It’s quite common for a potential client to approach you asking for a service that you may not offer, or an extension of your service which you don’t offer. For example, if a person requests you design a website for them, that doesn’t necessarily mean you’re going to be doing the (x)HTML/CSS for it or the back-end coding. What tends to happen in such a situation is the freelancer will simply do the section they can, and then refer someone they know who can do the rest.
It may be a little cynical to say that you’re not getting as much as you could out of this client, because you don’t offer the second service. There are two ways you can thus expand your income, you either obtain the skills required to fulfill the other task, or you outsource it to someone, whilst pocketing the difference between how much the client is paying and how much you’re paying the person you’re outsourcing to.
Many people look down at outsourcing, and I’ve never understood why. People feel it may be dishonest to the client that part of the work was not yours, but I see no problem whatsoever if you tell the client that you work with so-and-so and make it clear to them if you’re not going to do the project on your own. In fact, outsourcing is a very good thing, because not only are you building relationships with other people in your field, but you’re giving them a helping hand in terms of their earnings.
By outsourcing like this, you’ll earn a little extra from your clients – but how else can outsourcing work help you as a freelancer?

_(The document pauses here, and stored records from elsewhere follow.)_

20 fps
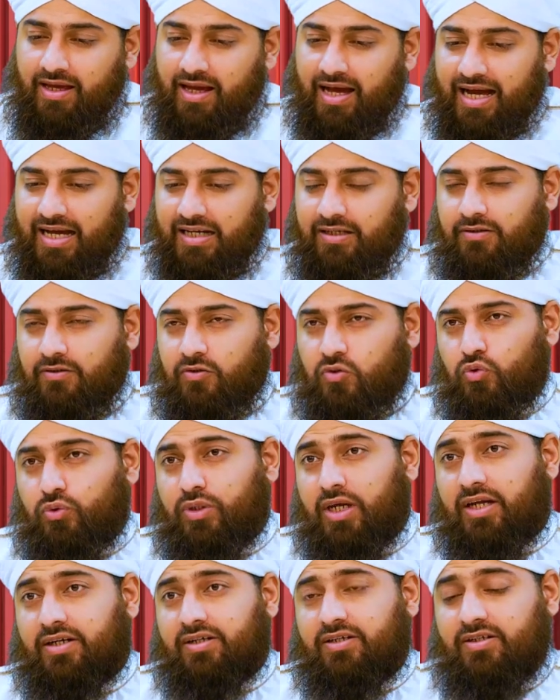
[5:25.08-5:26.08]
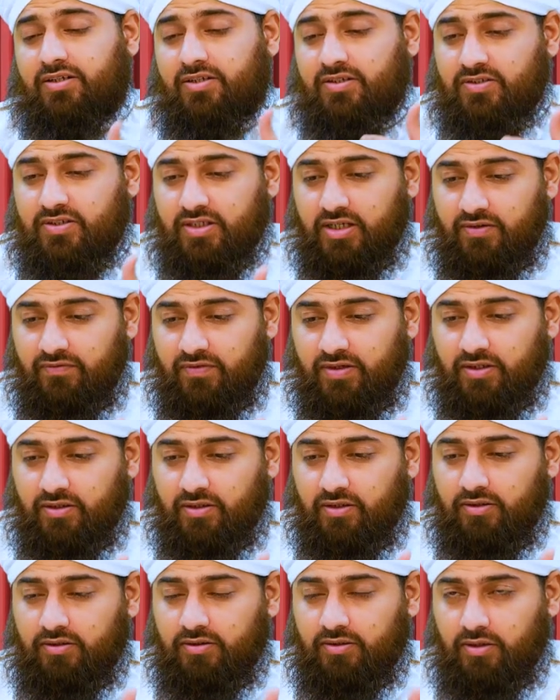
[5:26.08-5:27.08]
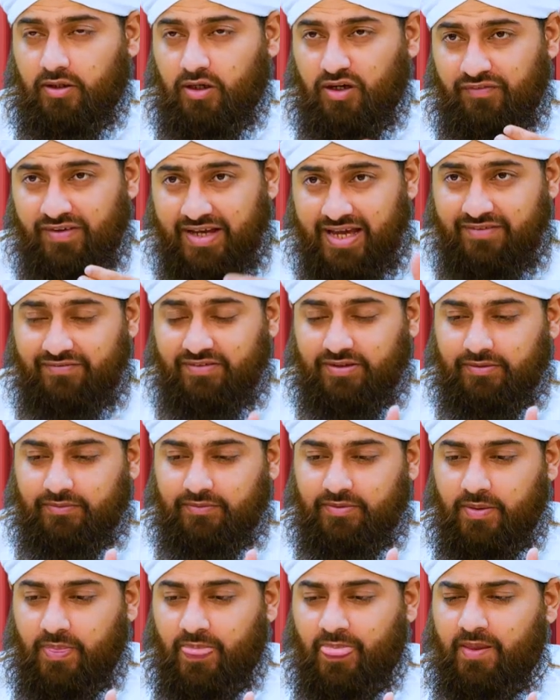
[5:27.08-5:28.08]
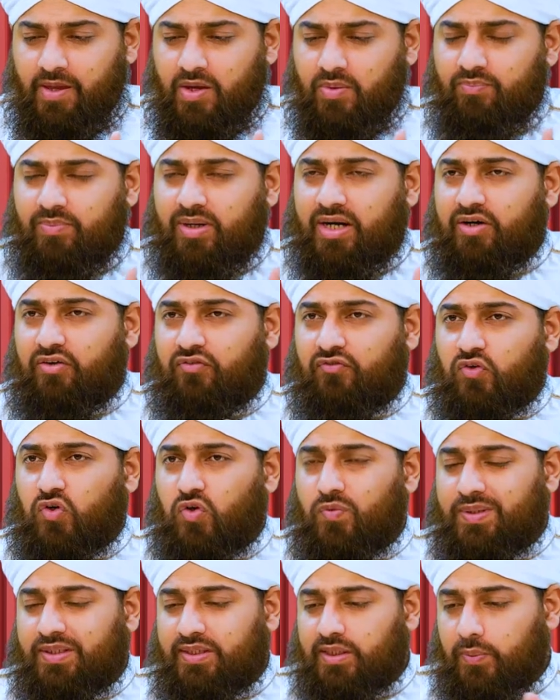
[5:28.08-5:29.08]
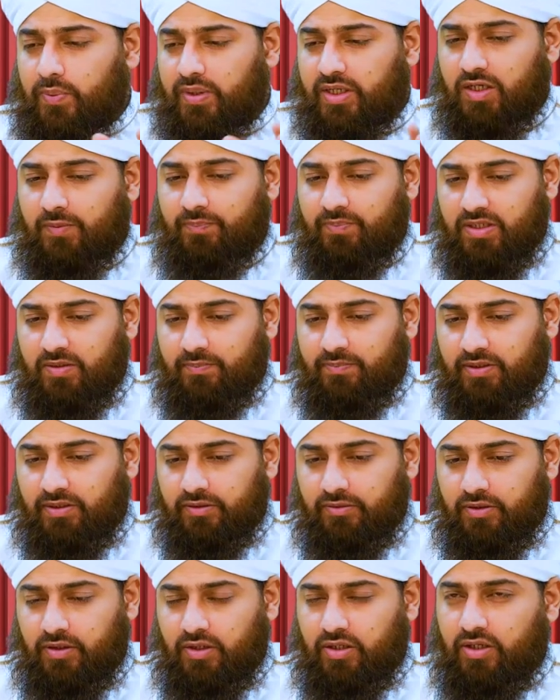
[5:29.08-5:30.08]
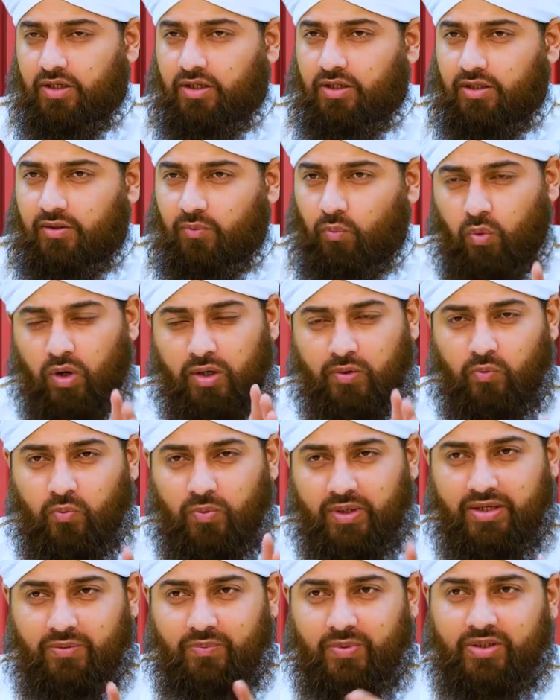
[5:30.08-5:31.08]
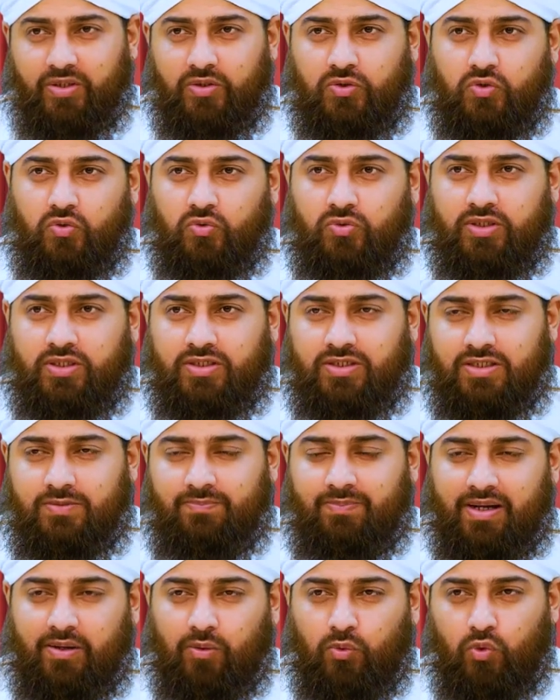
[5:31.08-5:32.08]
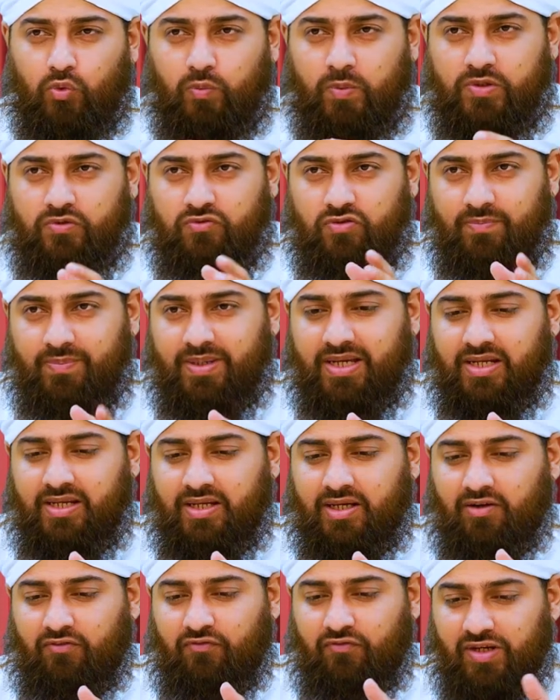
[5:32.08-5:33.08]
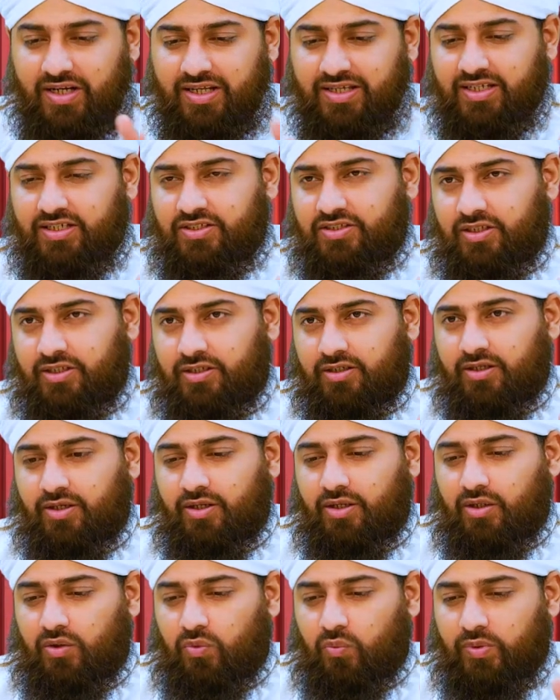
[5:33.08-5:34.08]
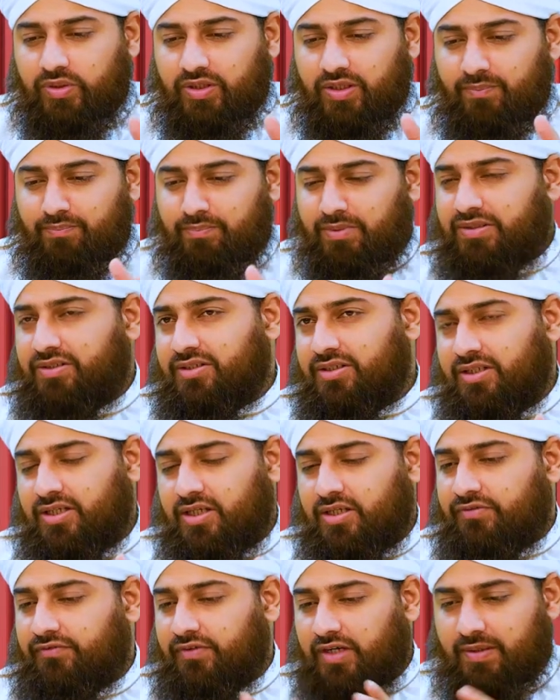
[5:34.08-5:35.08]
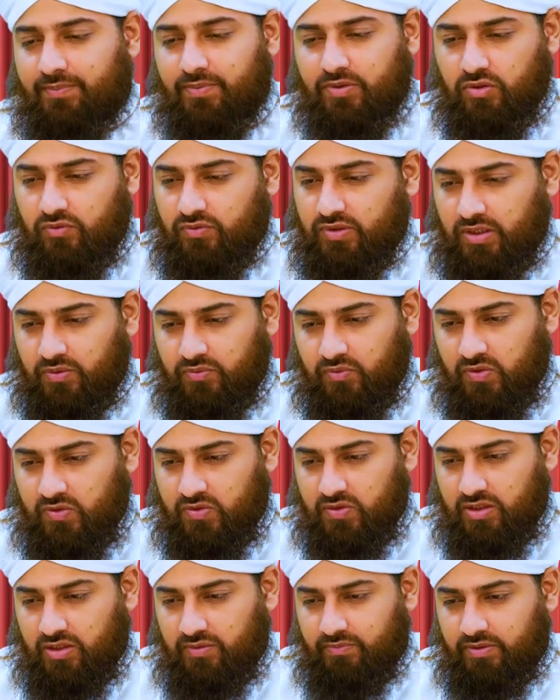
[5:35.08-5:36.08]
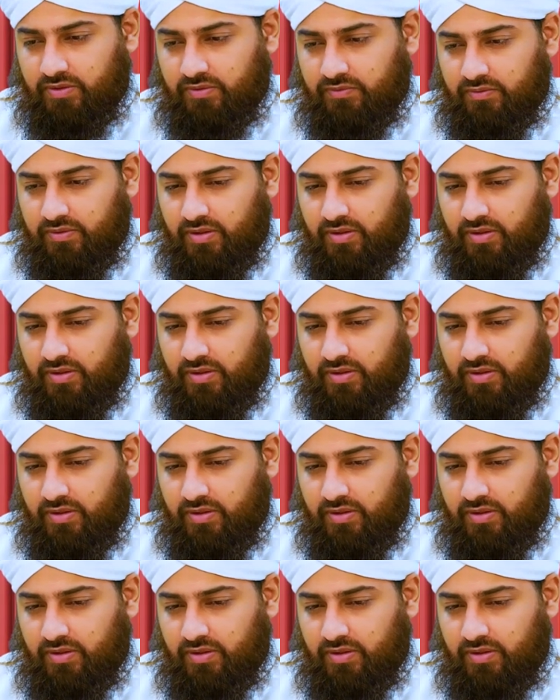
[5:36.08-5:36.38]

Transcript: and to get the deserving of heaven by reforming the wicked people, one way we can do this is by always remaining affiliated with the Madani environment of Dawat-e-Islami.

Well, let’s say you’re commissioned to do a web design which is un-coded, but you’re not particularly good at a certain aspect of design, such as creating icons. Instead, you could just hire someone else to create the icons for you. Not only will this improve the quality of the work as a whole, but it’ll prove to be much more efficient and quicker because you can choose a person who is swift and effective at creating good quality icons.
There are a lot of options open to freelancers if they’re struggling with work and feel they can’t get it done on time. If you don’t wish to hire somebody else, you could simply ask a contact who is a little more experienced in the field and ask for some pointers – people are willing to help you if you ask them, and get satisfaction from doing so without being paid to do it.
So, what’s the moral of this article? If you’re not confident with a piece of your project, or you’re swamped with work and need to offload some of it whilst still profiting a little, outsourcing is definitely something to consider.